Exercise »
Only the lines from the one with "[0:01.00-0:02.00]" through the last belong in the output; print them exactly as given below.

Saved entries
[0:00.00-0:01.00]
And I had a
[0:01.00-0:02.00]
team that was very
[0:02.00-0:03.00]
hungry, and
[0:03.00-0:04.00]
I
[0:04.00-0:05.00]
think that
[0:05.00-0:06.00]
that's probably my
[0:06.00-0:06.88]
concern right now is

Written solution »
[0:01.00-0:02.00]
team that was very
[0:02.00-0:03.00]
hungry, and
[0:03.00-0:04.00]
I
[0:04.00-0:05.00]
think that
[0:05.00-0:06.00]
that's probably my
[0:06.00-0:06.88]
concern right now is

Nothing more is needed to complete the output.